Here’s an all-too-familiar situation: your team has no shortage of good ideas and interesting projects, but you’re having a hard time prioritizing which projects to execute first. This evaluation method can help your team focus their efforts.

Idea Prioritization

  1. Solicit ideas. A few days before the session, ask team members to submit projects that they have in the pipeline, or that they want to work on. Use email, Slack, or a survey tool to collect responses. Once you’ve collected 20-30 projects, print them out on individual cards and include a one-sentence description of the project.
  2. Prepare your workspace. About an hour before the session, secure a room with a large table, whiteboard, or plenty of floor space. Use dry erase markers or painter’s tape to create two axes on a whiteboard, table, or even on the floor. Label the x-axis “easy” and “hard” and label the y-axis “high impact” and “low impact”.
  3. Graph the projects. Gather your team and have them stand in a single-file line. Explain that, one by one, each team member will have two minutes to read the project cards and place them in the appropriate quadrant (high impact/easy, low impact/hard, etc.). As they’re placing the card in each quadrant, they must explain their rationale aloud.
  4. Repeat and realign. Go through the line once, making sure everyone has had a turn, and repeat—it’s okay if cards change quadrants completely.
  5. Question impact. Some teams will sort all their projects as “high impact”, but with limited time and resources, not all projects can fit this criteria. If this happens to you, shift the cards down (but in the same position relative to the other cards) so that the majority are below the x-axis, now qualifying them as “low impact.” This may change how your team feels about the importance of projects and require another round of sorting and consolidation to arrive at the most pressing ideas.
  6. Record the results. Once you’ve conducted two rounds, the scribe should capture the final placement of the ideas.

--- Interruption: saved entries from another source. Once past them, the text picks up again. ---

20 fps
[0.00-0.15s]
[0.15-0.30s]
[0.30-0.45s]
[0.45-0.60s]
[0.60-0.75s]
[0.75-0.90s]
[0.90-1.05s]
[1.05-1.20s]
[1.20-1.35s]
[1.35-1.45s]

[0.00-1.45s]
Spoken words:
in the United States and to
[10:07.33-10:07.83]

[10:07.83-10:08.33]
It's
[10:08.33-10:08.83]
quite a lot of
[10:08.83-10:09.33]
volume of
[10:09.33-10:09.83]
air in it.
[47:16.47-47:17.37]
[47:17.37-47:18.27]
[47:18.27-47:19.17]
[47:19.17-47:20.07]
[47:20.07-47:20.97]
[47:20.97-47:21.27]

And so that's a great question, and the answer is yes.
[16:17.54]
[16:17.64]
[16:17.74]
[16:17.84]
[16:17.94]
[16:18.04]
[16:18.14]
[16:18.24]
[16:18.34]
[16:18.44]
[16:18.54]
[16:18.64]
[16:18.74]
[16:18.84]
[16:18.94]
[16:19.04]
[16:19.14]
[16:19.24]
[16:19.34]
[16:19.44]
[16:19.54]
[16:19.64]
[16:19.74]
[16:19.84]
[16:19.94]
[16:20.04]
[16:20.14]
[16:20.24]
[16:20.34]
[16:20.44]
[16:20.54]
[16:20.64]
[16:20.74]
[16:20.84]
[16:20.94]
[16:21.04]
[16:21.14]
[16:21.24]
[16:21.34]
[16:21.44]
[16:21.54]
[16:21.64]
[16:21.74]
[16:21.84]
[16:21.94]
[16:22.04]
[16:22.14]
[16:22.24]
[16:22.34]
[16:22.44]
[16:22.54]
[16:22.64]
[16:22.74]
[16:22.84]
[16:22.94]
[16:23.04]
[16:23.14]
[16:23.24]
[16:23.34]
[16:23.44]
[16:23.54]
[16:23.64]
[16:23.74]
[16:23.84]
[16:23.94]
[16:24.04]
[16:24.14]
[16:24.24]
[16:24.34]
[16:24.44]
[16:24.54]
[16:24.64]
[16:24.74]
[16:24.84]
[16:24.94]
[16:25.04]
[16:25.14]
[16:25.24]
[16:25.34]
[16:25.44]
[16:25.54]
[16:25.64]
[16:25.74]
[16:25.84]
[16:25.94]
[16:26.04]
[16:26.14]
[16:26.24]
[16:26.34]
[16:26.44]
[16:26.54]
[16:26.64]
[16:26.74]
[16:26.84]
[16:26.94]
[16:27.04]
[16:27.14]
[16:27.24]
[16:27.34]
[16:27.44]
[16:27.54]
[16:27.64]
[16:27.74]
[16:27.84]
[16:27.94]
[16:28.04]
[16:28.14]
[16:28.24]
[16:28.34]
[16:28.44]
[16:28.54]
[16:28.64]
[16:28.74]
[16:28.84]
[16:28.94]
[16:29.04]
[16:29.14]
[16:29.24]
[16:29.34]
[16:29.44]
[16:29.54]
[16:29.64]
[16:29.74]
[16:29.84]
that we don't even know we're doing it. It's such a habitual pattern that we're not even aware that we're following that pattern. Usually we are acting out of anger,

  7. Take ownership. Focusing on the projects located in the high impact/easy quadrant, ask each of your team members to select one project to lead. (Each project should have at least one, but no more than two, owners.) Make sure project owners are recorded as well—while they aren’t responsible for doing everything to make the project succeed, they are responsible for managing its progress.
  8. Follow up. Check in with each project owner two days, two weeks, and two months after the session to collect updates on progress, roadblocks, and changes in the timeline.